## INSTRUCTIONS FOR THE TASK
Without the pictures, output all of the data exactly.

Stored entries
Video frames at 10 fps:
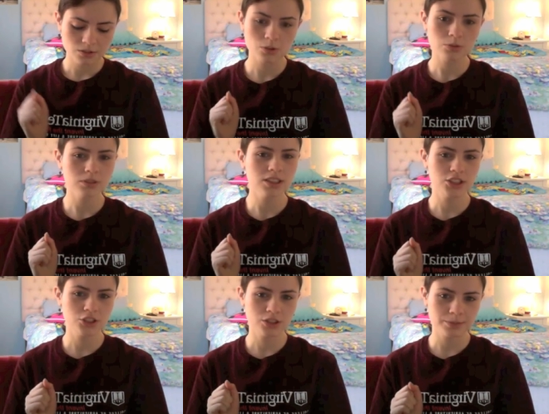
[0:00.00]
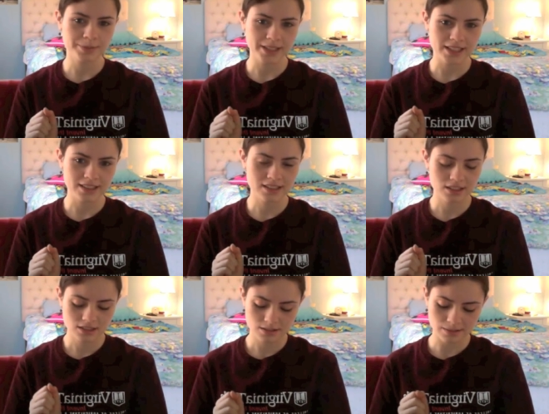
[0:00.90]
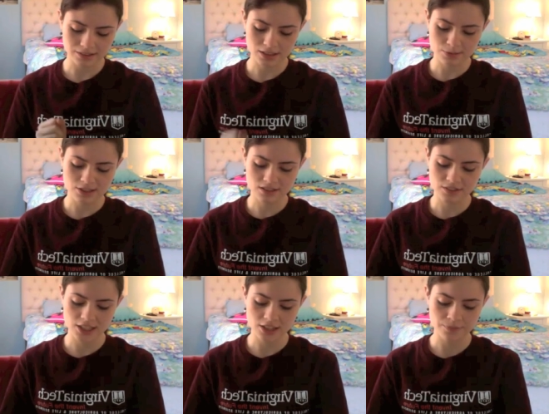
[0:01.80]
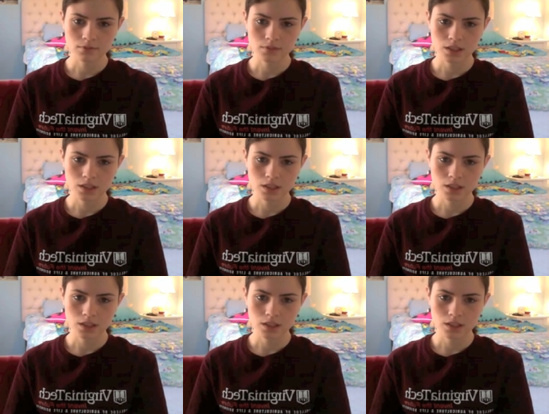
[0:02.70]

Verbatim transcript: only two complaints about this music video,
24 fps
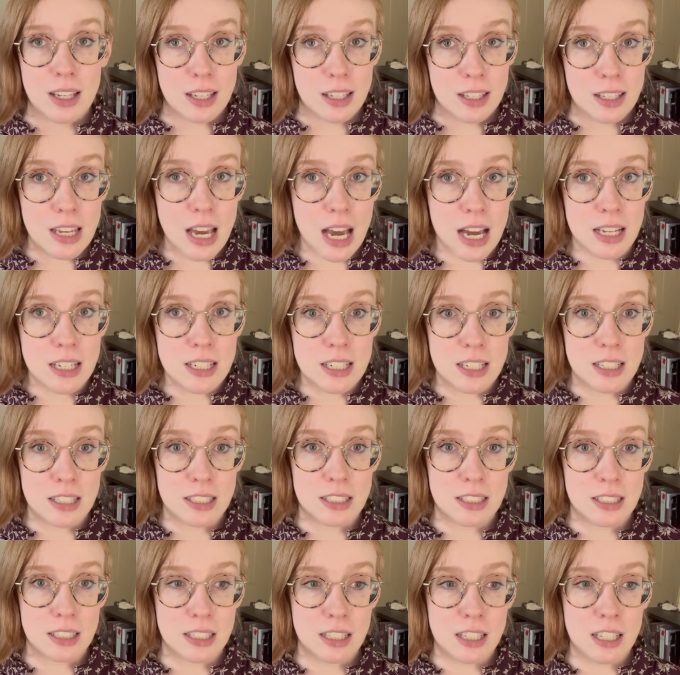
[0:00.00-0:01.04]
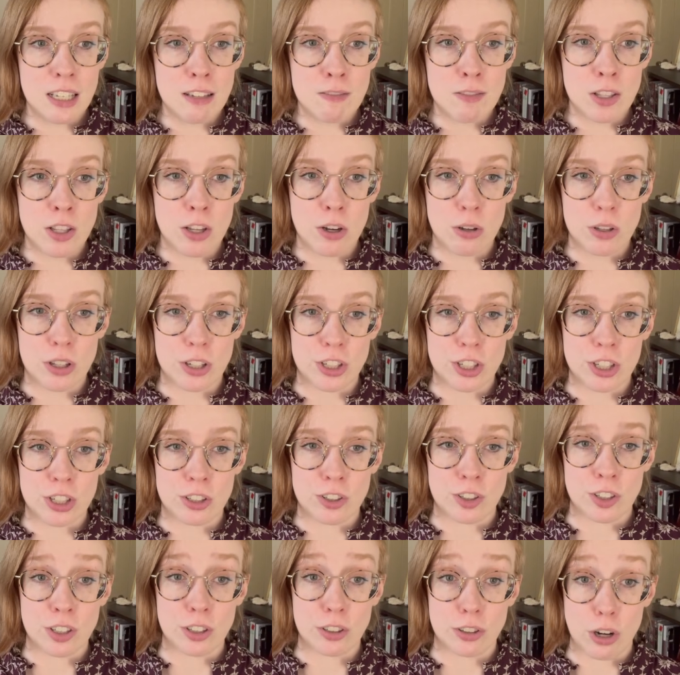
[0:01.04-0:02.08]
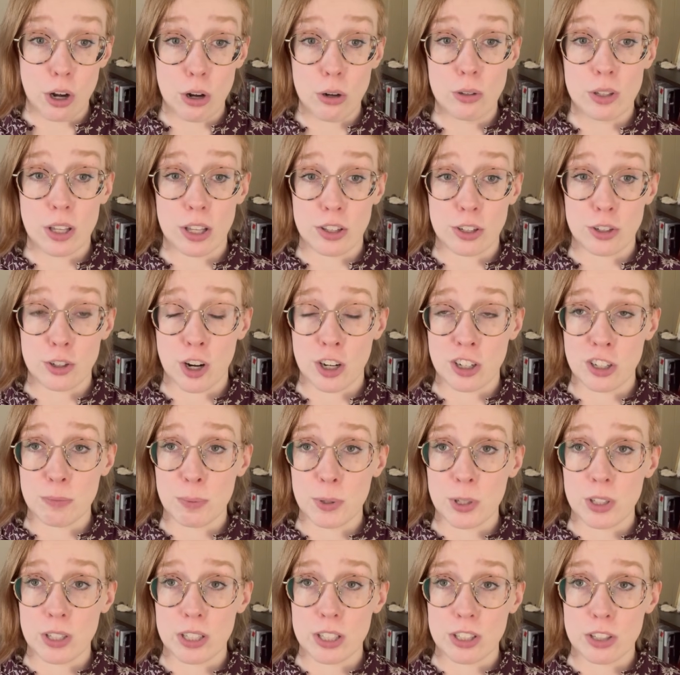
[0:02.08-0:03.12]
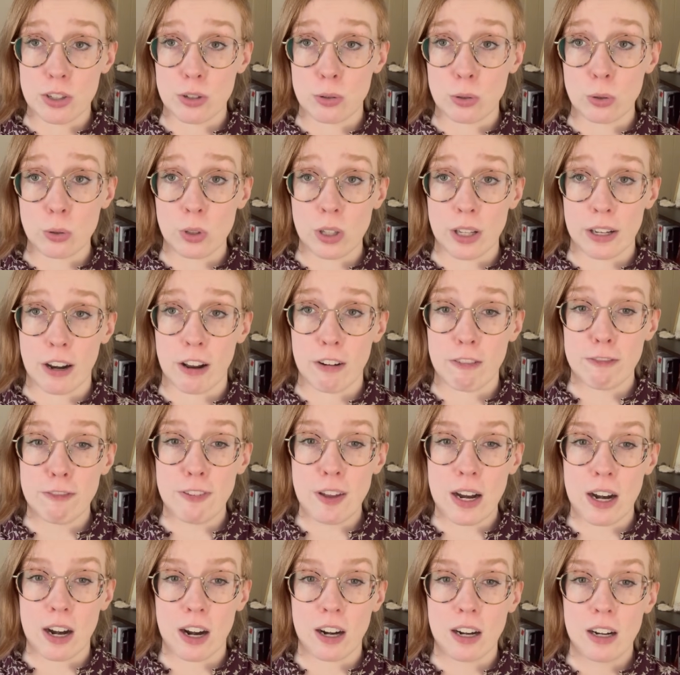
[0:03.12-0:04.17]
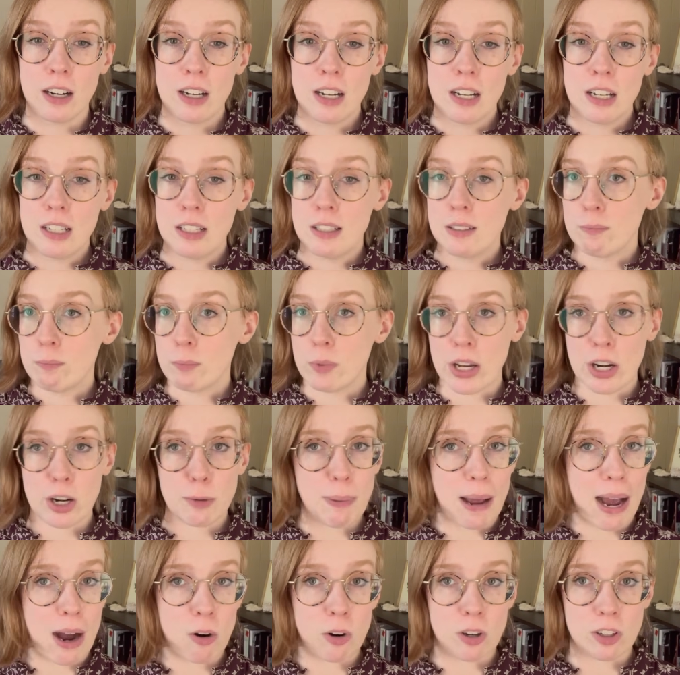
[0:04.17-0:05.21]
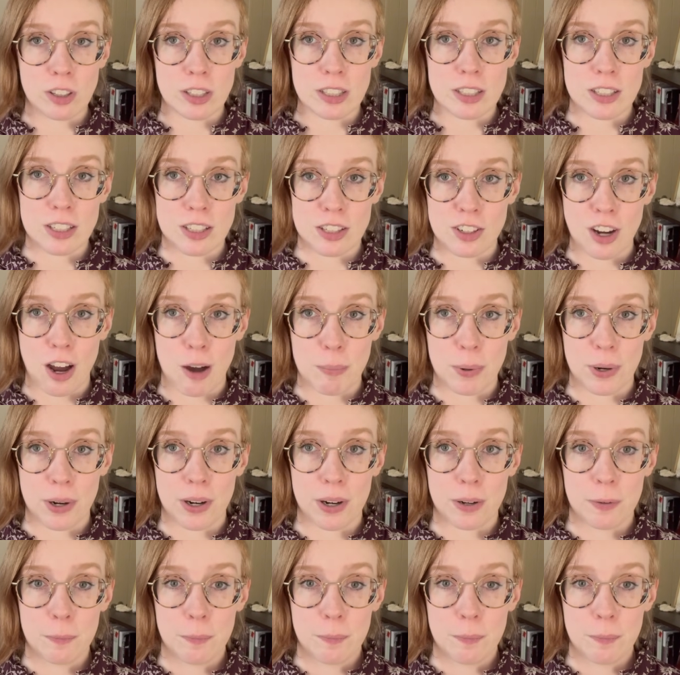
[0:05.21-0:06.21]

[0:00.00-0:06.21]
Yet, even though the children know that the Trunchbull is cruel and unfair, they are powerless to stop her.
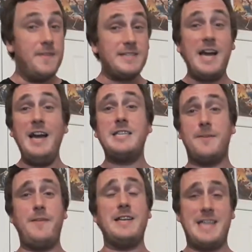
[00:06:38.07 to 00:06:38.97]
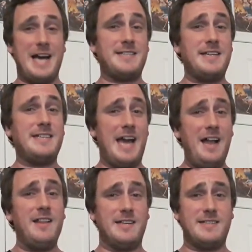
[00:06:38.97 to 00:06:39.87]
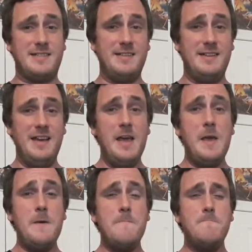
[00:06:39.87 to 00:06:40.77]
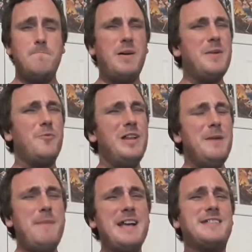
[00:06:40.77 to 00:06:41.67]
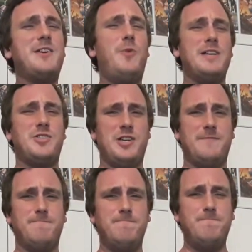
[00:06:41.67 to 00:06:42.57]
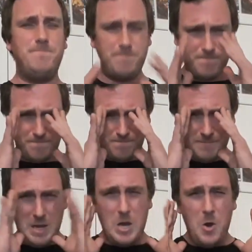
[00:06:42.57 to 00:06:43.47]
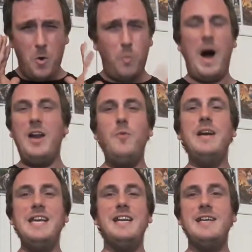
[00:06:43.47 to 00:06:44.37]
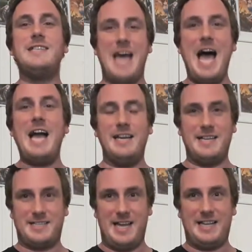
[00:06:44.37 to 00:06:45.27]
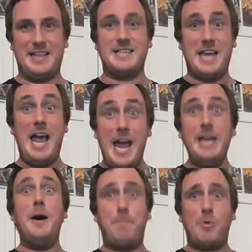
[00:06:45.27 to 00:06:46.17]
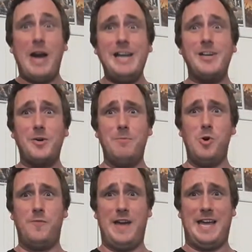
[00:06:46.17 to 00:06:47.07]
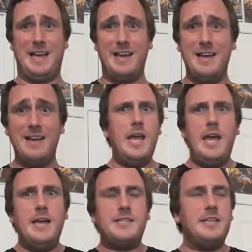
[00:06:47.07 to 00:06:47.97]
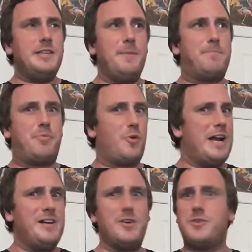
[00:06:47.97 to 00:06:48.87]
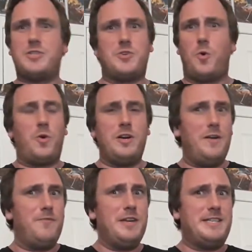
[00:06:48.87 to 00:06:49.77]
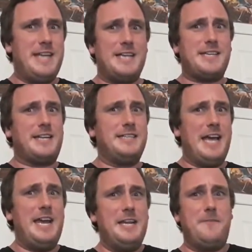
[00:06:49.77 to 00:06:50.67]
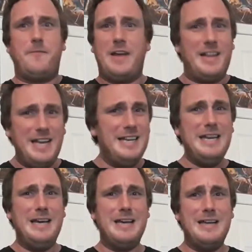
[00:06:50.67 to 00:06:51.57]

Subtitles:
This guy is a fantastic talent. But it really begs the question, why do we need an antagonist like this in a Predator movie? Isn't the Predator sort of the designated villain?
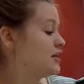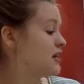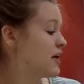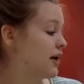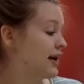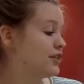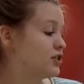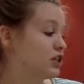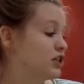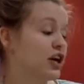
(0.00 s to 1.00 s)
So our
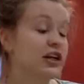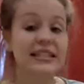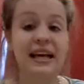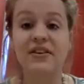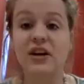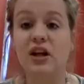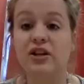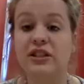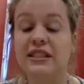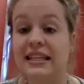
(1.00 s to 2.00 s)
answer is
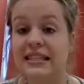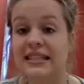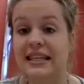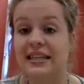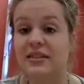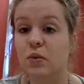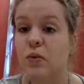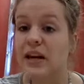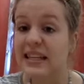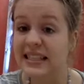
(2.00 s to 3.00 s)
$37.60.
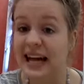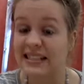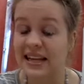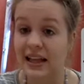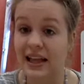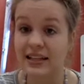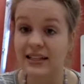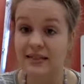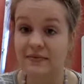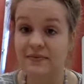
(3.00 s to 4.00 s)
What does that tell
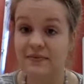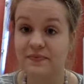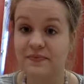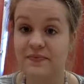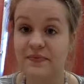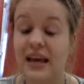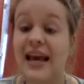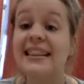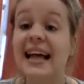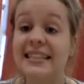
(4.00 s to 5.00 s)
us?
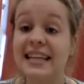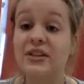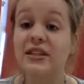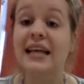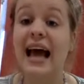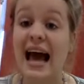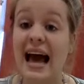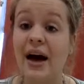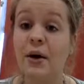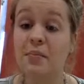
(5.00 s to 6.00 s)
That tells us
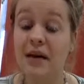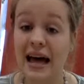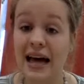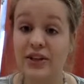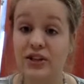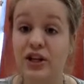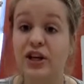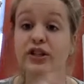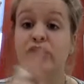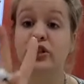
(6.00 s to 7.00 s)
how much
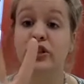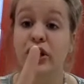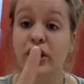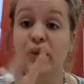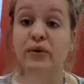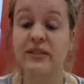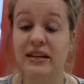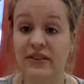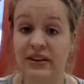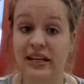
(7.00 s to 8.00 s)
2
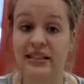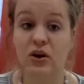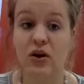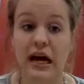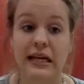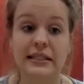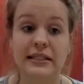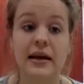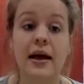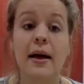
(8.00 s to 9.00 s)
DVDs cost.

## RESPONSE
Video frames at 10 fps:
[0:00.00]
[0:00.90]
[0:01.80]
[0:02.70]

Verbatim transcript: only two complaints about this music video,
24 fps
[0:00.00-0:01.04]
[0:01.04-0:02.08]
[0:02.08-0:03.12]
[0:03.12-0:04.17]
[0:04.17-0:05.21]
[0:05.21-0:06.21]

[0:00.00-0:06.21]
Yet, even though the children know that the Trunchbull is cruel and unfair, they are powerless to stop her.
[00:06:38.07 to 00:06:38.97]
[00:06:38.97 to 00:06:39.87]
[00:06:39.87 to 00:06:40.77]
[00:06:40.77 to 00:06:41.67]
[00:06:41.67 to 00:06:42.57]
[00:06:42.57 to 00:06:43.47]
[00:06:43.47 to 00:06:44.37]
[00:06:44.37 to 00:06:45.27]
[00:06:45.27 to 00:06:46.17]
[00:06:46.17 to 00:06:47.07]
[00:06:47.07 to 00:06:47.97]
[00:06:47.97 to 00:06:48.87]
[00:06:48.87 to 00:06:49.77]
[00:06:49.77 to 00:06:50.67]
[00:06:50.67 to 00:06:51.57]

Subtitles:
This guy is a fantastic talent. But it really begs the question, why do we need an antagonist like this in a Predator movie? Isn't the Predator sort of the designated villain?
(0.00 s to 1.00 s)
So our
(1.00 s to 2.00 s)
answer is
(2.00 s to 3.00 s)
$37.60.
(3.00 s to 4.00 s)
What does that tell
(4.00 s to 5.00 s)
us?
(5.00 s to 6.00 s)
That tells us
(6.00 s to 7.00 s)
how much
(7.00 s to 8.00 s)
2
(8.00 s to 9.00 s)
DVDs cost.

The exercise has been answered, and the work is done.